When a minister of the Crown makes a suggestion this daft, one hardly knows whether to laugh or cry. Any hope that the Prime Minister might call the RCMP again came to nothing.

CCIC has laid off more than two thirds of its staff, and its office building is up for sale. An important coordination body and a respected voice, one that speaks not just for its members but for the poorest of the world though efforts like its “Make Poverty History” campaign, has been attacked and damaged. Another important Canadian institution is being brought to its knees.

Some say that organizations like CCIC should be funded by their members, not the government. That’s fine, but after 40 years of support, don’t give them that message 24 hours before the “partnership” is cancelled.

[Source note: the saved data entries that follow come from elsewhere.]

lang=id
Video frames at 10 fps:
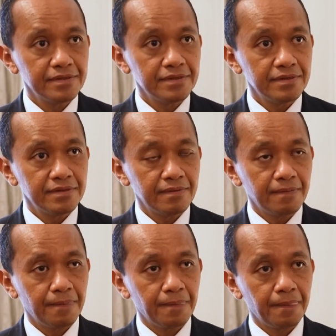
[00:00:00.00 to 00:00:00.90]
akan
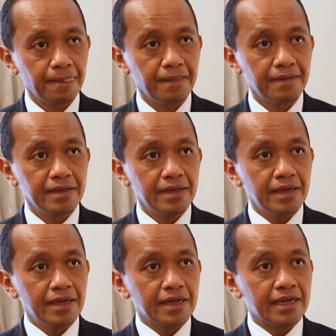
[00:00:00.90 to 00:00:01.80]
kapan di tahun
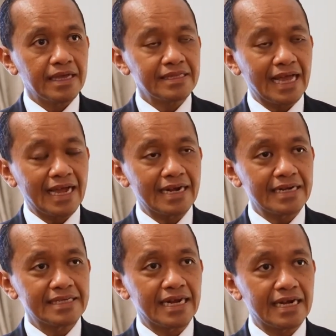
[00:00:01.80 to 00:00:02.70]
ini? Kita akan
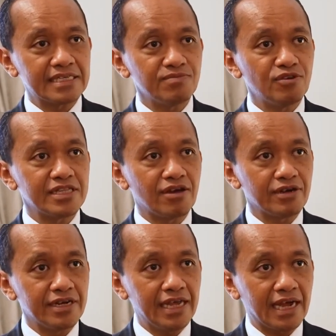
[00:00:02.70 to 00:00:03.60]
rencanakan semua di tahun
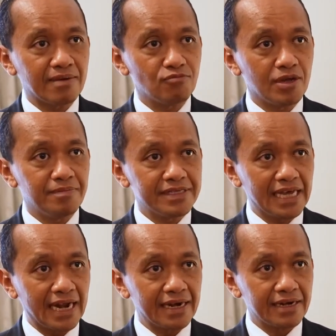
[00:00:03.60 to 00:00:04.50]
ini akan mulai
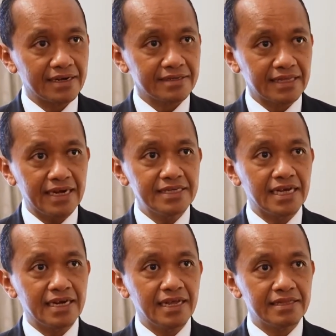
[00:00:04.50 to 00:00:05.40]
berjalan. Tadi
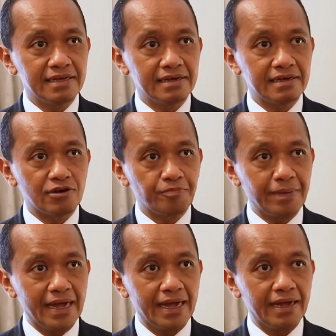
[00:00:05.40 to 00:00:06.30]
saya lihat uh,
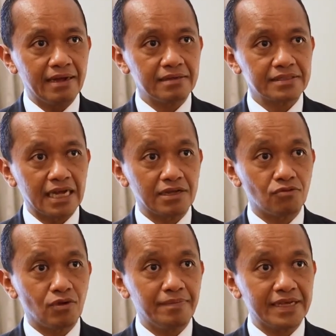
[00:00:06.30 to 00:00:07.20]
Eropa sangat
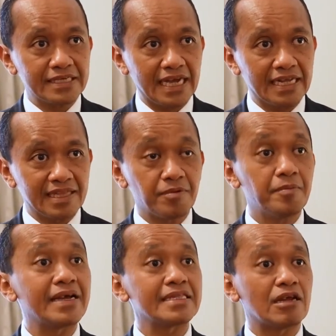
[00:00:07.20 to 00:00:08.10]
luar biasa sekali, tapi
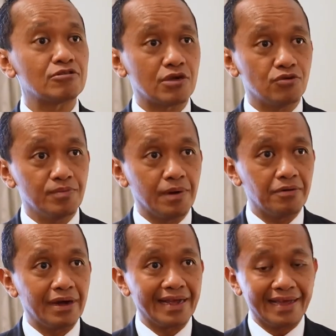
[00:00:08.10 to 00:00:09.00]
memang kita harus akui
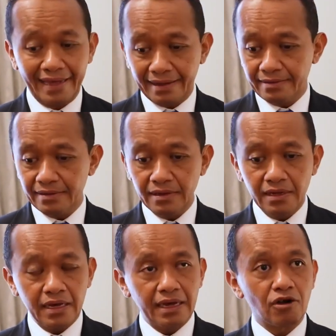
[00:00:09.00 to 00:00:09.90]
bahwa geng
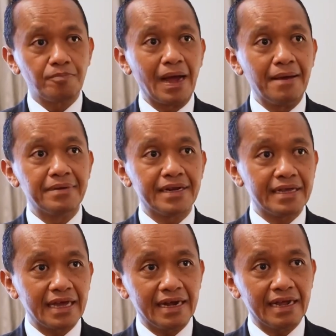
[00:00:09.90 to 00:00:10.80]
Eropa
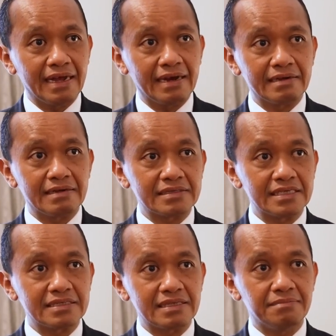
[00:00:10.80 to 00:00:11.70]
Amerika dengan uh,
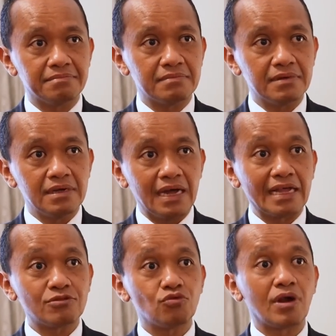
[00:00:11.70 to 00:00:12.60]
sistem
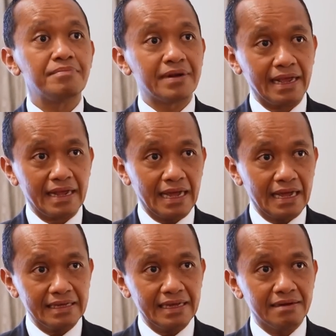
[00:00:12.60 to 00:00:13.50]
aturan mereka
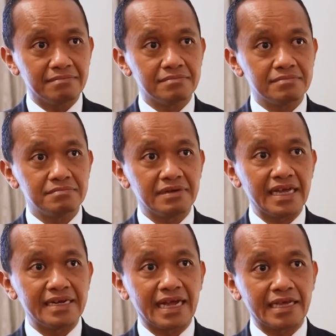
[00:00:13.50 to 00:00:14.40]
yang
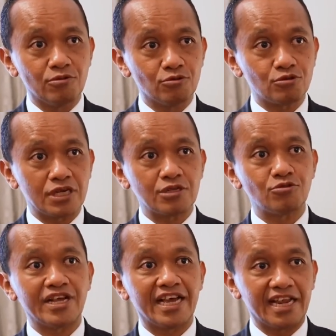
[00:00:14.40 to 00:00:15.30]
menghendaki untuk salah
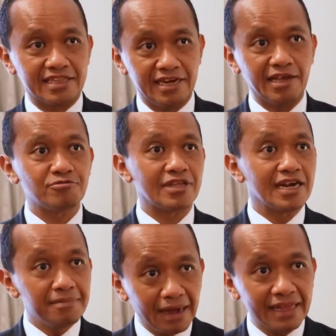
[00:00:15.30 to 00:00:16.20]
satu negara tidak ikut
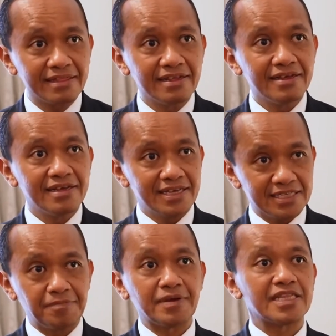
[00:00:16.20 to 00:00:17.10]
terlibat, ya
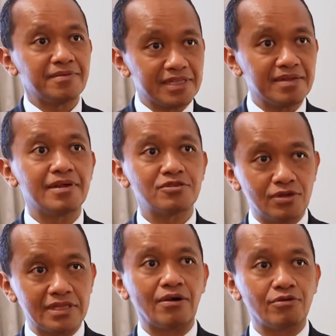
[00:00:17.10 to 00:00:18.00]
saya pikir teman-teman
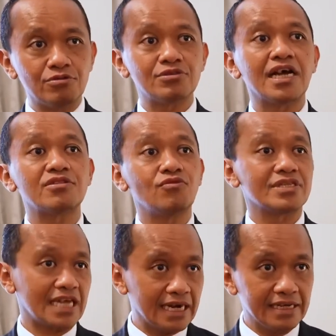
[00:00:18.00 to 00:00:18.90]
sudah tahu itu sangat
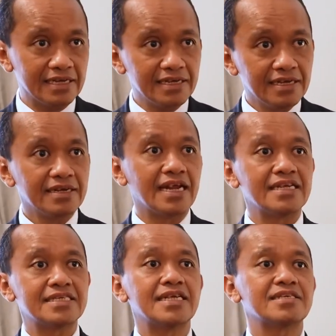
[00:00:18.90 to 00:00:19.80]
kuat sekali. Dan
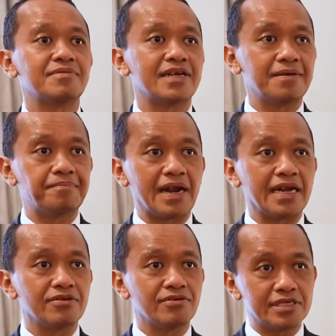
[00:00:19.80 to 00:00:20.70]
di sini sebenarnya peran
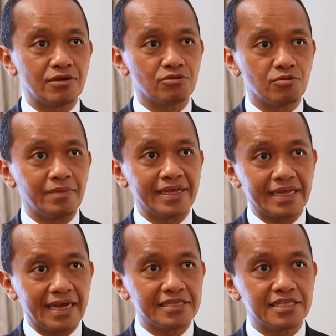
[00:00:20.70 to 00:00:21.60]
Indonesia untuk
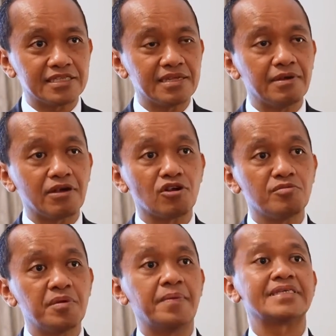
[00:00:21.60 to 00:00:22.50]
memainkan sistem
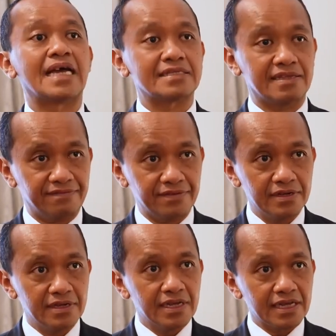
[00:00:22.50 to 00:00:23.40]
ekonomi bebas aktif
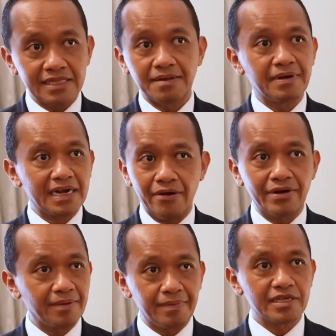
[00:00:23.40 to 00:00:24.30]
kita berkawan
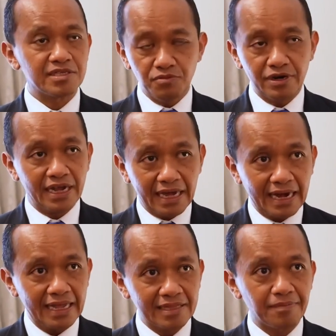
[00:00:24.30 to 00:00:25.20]
kepada semua
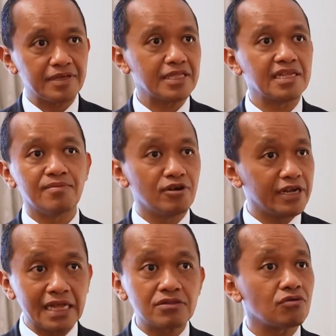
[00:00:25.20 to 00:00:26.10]
negara, tapi kita tidak boleh
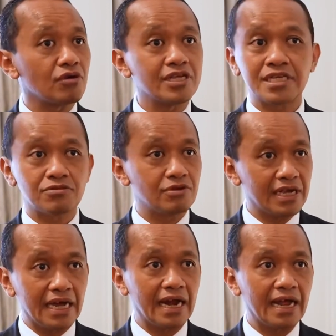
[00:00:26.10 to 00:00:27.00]
diatur oleh satu
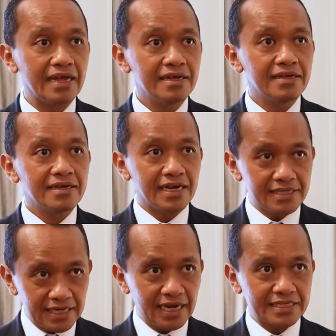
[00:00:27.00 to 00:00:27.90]
negara. Nah, di
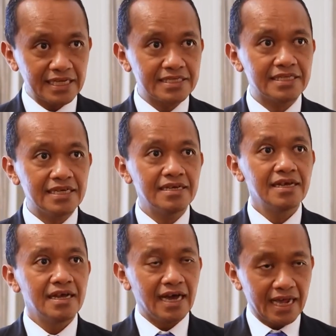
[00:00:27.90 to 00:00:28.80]
sini esensi
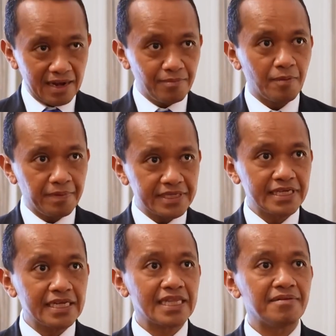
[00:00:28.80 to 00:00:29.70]
arahan bahwa
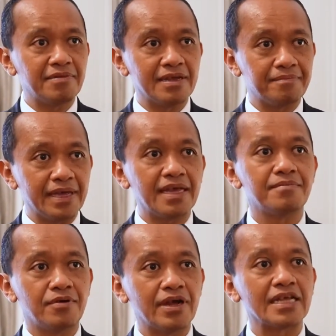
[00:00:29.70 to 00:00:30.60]
Presiden tadi menyampaikan
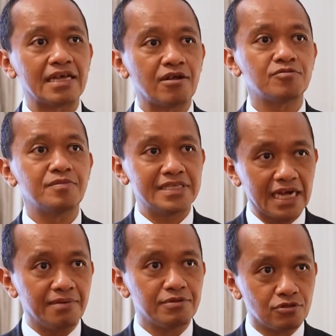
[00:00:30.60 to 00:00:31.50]
bahwa kita harus
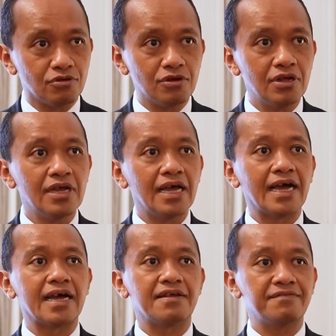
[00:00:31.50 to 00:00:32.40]
menjaga betul
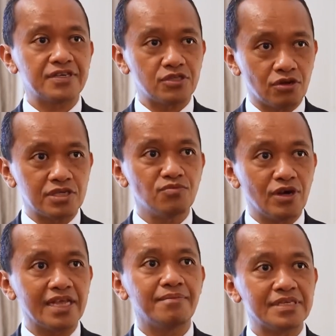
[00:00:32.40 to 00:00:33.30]
agar investor
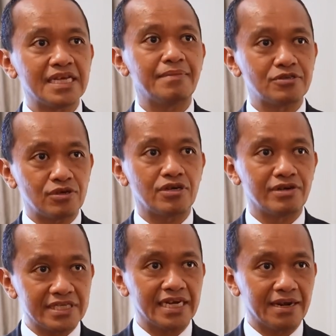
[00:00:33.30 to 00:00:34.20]
semuanya bisa masuk
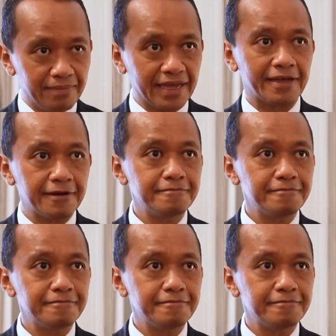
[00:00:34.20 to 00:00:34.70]
Indonesia dengan baik.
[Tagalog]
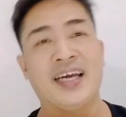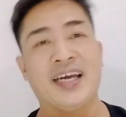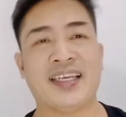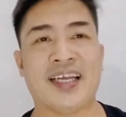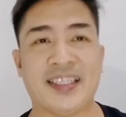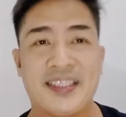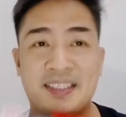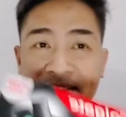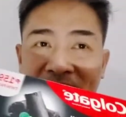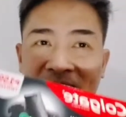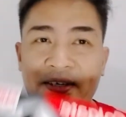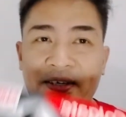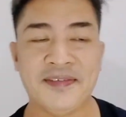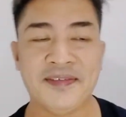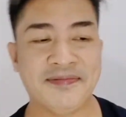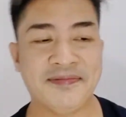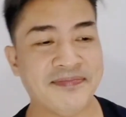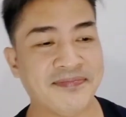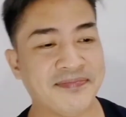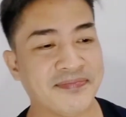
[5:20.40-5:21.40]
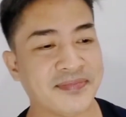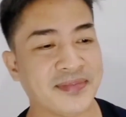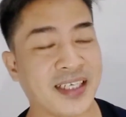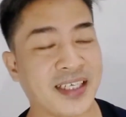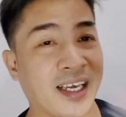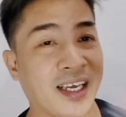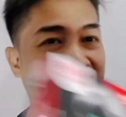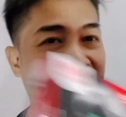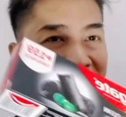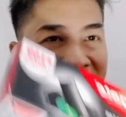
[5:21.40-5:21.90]
natin to
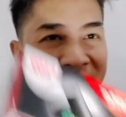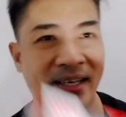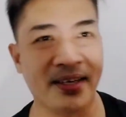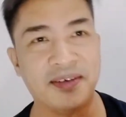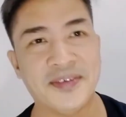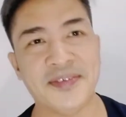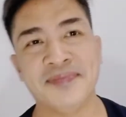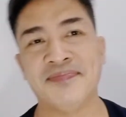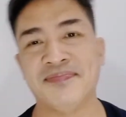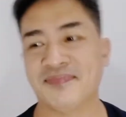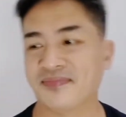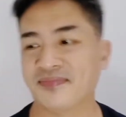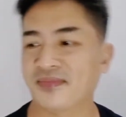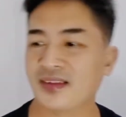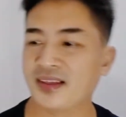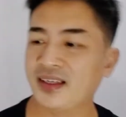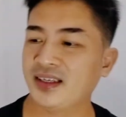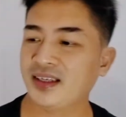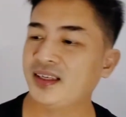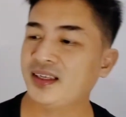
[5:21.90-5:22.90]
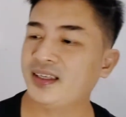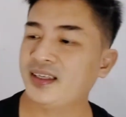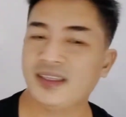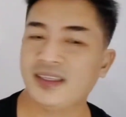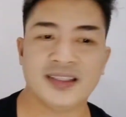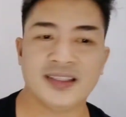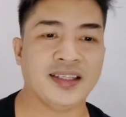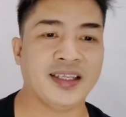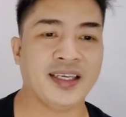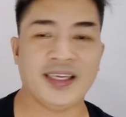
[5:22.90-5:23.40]
sa araw-araw.
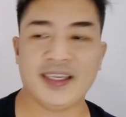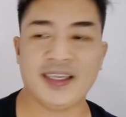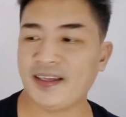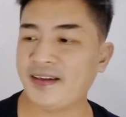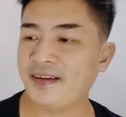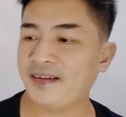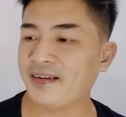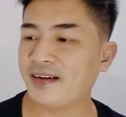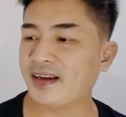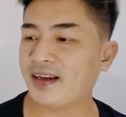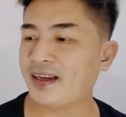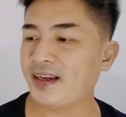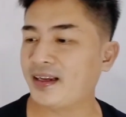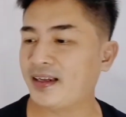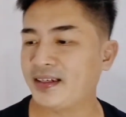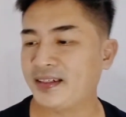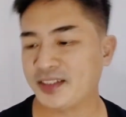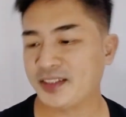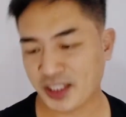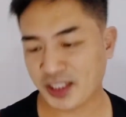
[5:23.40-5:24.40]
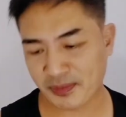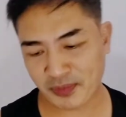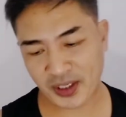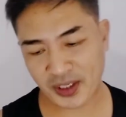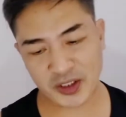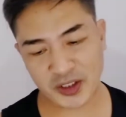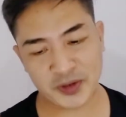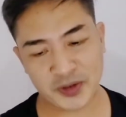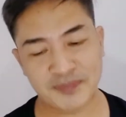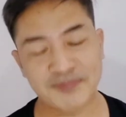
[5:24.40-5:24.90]
Then, uh, syempre,
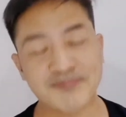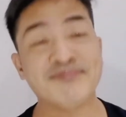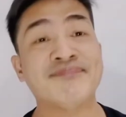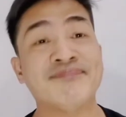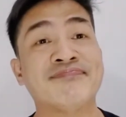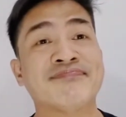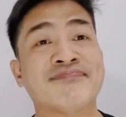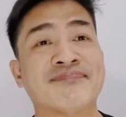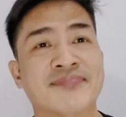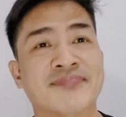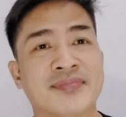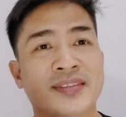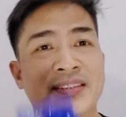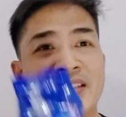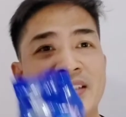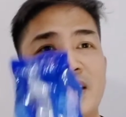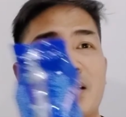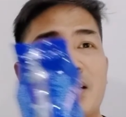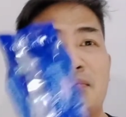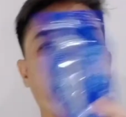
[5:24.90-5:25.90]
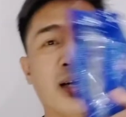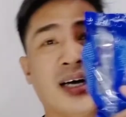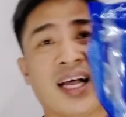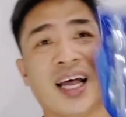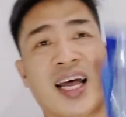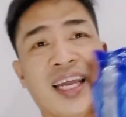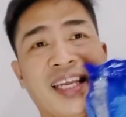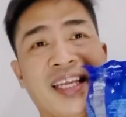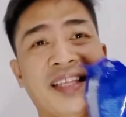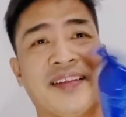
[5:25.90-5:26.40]
yung
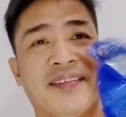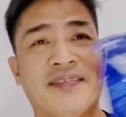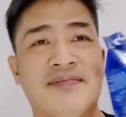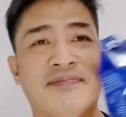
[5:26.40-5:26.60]
pangahit,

In July in Krakow, Foreign Minister Cannon addressed the Community of Democracies’ high-level ministerial meeting. He also opened the session of the Working Group on Enabling and Protecting Civil Society, which Canada chairs. Under the circumstances, it is hard to imagine what he said. His website, which is chockablock with Cannon speeches, leaves this one out – perhaps because what Canada says about civil society in the world is very different from what the government is doing at home.

The logic of what Stephen Harper, Lawrence Cannon and Bev Oda are doing to Canada’s aid program and to courageous, hard-working NGOs makes no sense. They are hurting Canadians who are trying to help and they are wrecking Canada’s once-deserved good reputation. More importantly, they are reducing the Canadian potential for good in many very poor countries to rubble.